**Problem details**
Leaving out all pictures, copy the lines below exactly, from the line with "[0:14.00-0:15.00]" to the last line, both ends included.

# # #

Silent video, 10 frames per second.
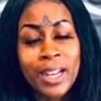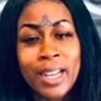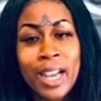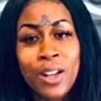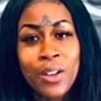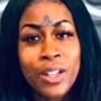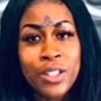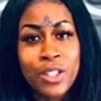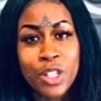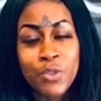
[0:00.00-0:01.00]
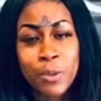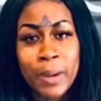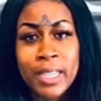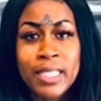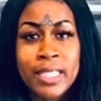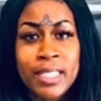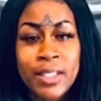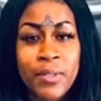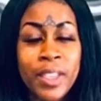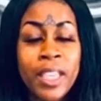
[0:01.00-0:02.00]
download it, search for Pisces
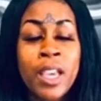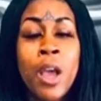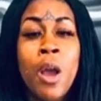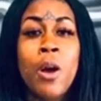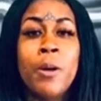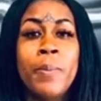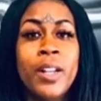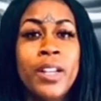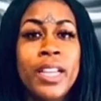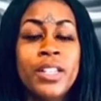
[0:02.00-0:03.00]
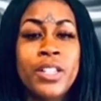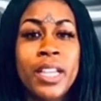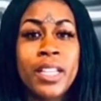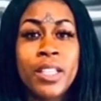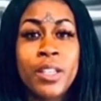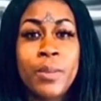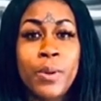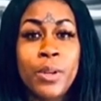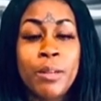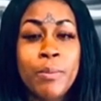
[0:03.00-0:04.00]
TV, or better yet, check in the
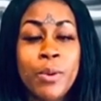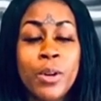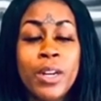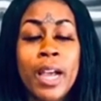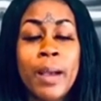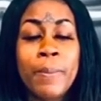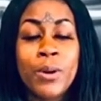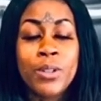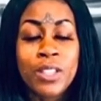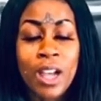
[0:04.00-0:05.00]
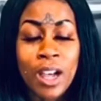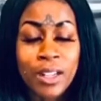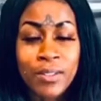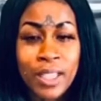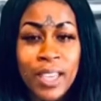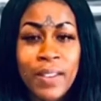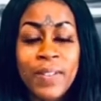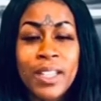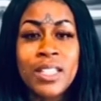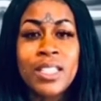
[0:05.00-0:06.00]
community board. I post all of the
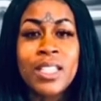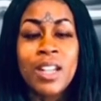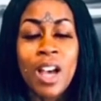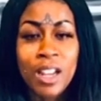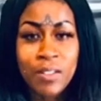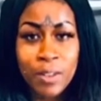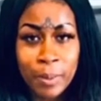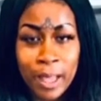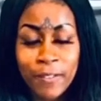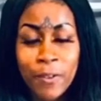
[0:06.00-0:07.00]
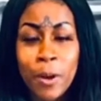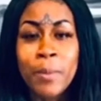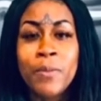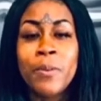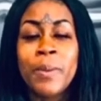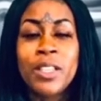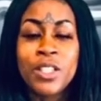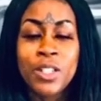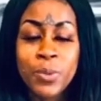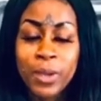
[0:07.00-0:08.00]
events and all of the platform information
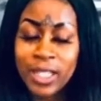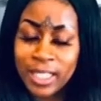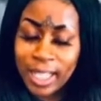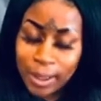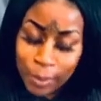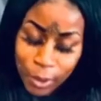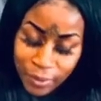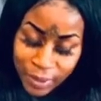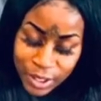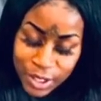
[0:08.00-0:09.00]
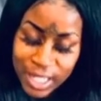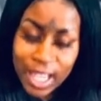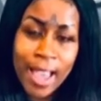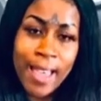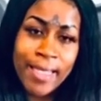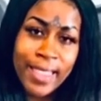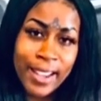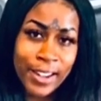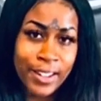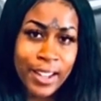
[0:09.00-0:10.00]
as well as daily motivation
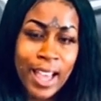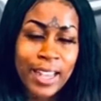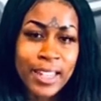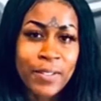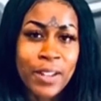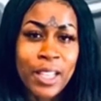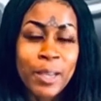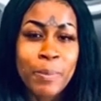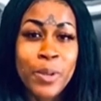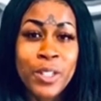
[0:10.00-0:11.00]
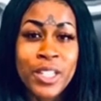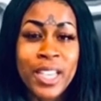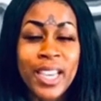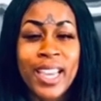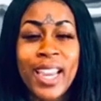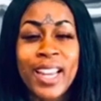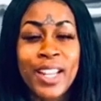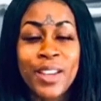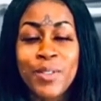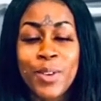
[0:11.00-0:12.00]
there. I definitely appreciate
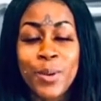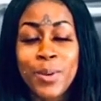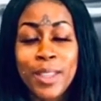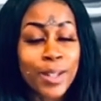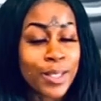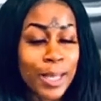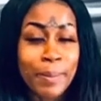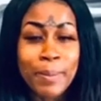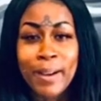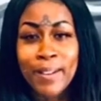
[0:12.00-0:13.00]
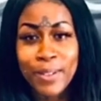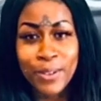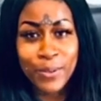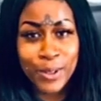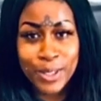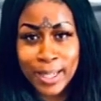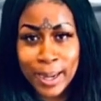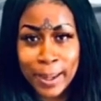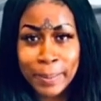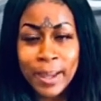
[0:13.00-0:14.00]
any of you that are stopping by for the first
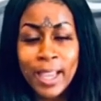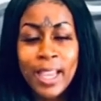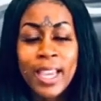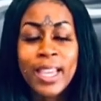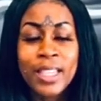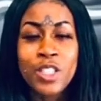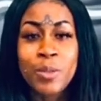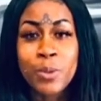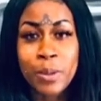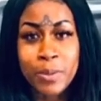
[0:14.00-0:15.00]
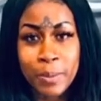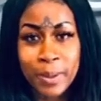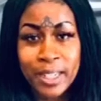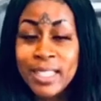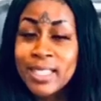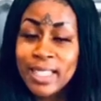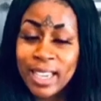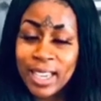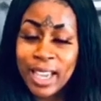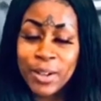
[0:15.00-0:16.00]
time. Hit the subscription button and
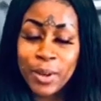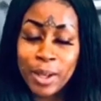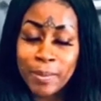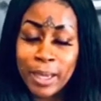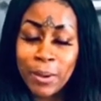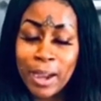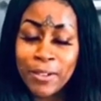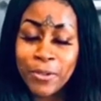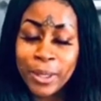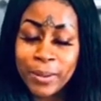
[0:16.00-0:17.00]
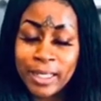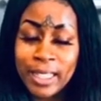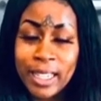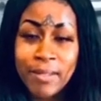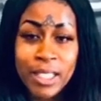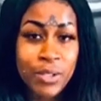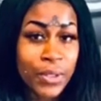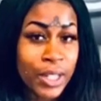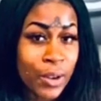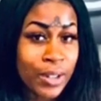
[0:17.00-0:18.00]
stay. I do update quite frequently. If this
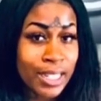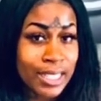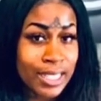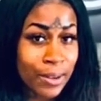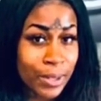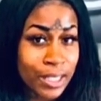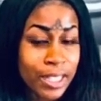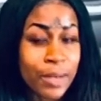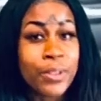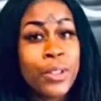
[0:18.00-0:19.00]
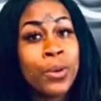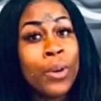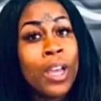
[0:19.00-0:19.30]
video does not resonate with you,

# # #

**Solution for this exercise**
[0:14.00-0:15.00]
[0:15.00-0:16.00]
time. Hit the subscription button and
[0:16.00-0:17.00]
[0:17.00-0:18.00]
stay. I do update quite frequently. If this
[0:18.00-0:19.00]
[0:19.00-0:19.30]
video does not resonate with you,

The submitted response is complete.